*** RECORDS FOR THIS TASK ***

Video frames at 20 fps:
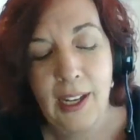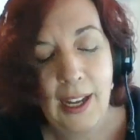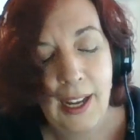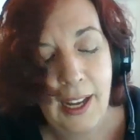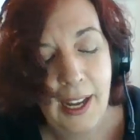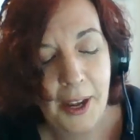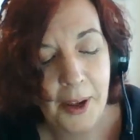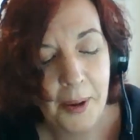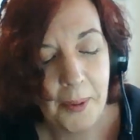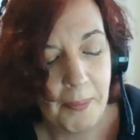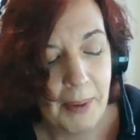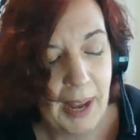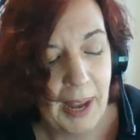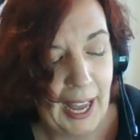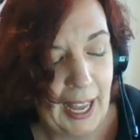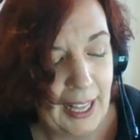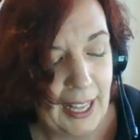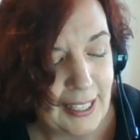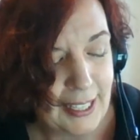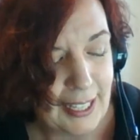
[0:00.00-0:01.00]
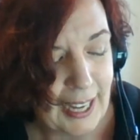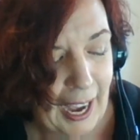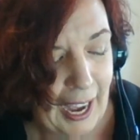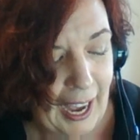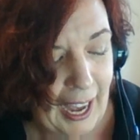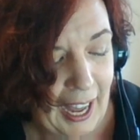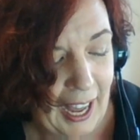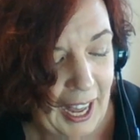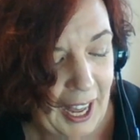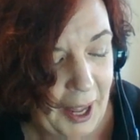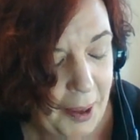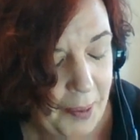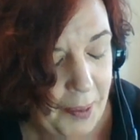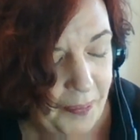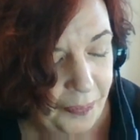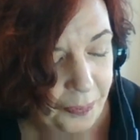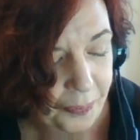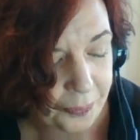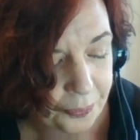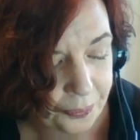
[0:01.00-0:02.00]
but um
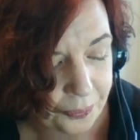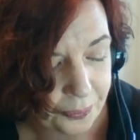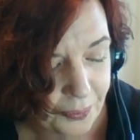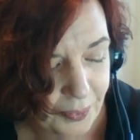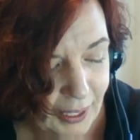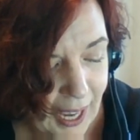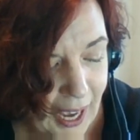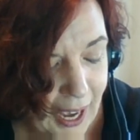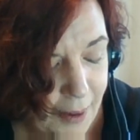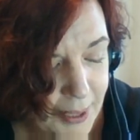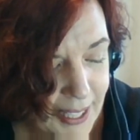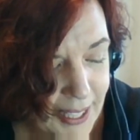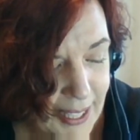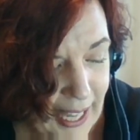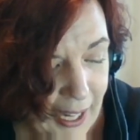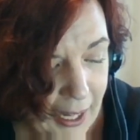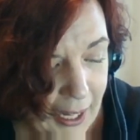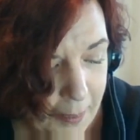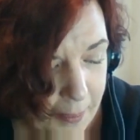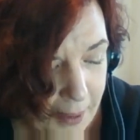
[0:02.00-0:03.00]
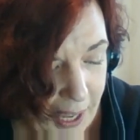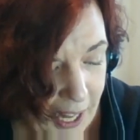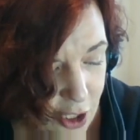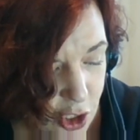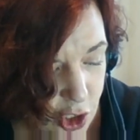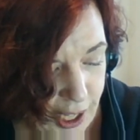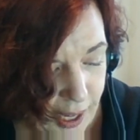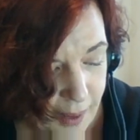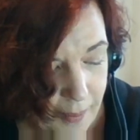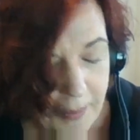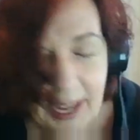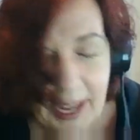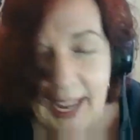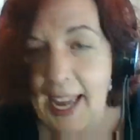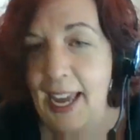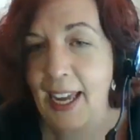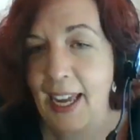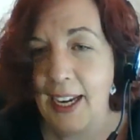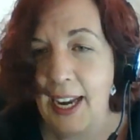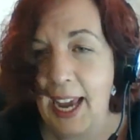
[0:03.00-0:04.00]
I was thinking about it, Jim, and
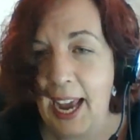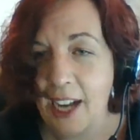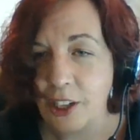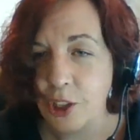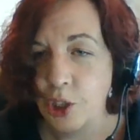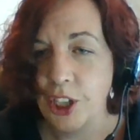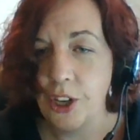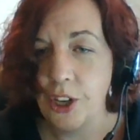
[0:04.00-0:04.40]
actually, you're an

*** End of RECORDS FOR THIS TASK ***

* [WHAT IS BEING ASKED]:
Repeat the records in full and exactly, leaving every picture out.

* [YOUR SOLUTION]:
Video frames at 20 fps:
[0:00.00-0:01.00]
[0:01.00-0:02.00]
but um
[0:02.00-0:03.00]
[0:03.00-0:04.00]
I was thinking about it, Jim, and
[0:04.00-0:04.40]
actually, you're an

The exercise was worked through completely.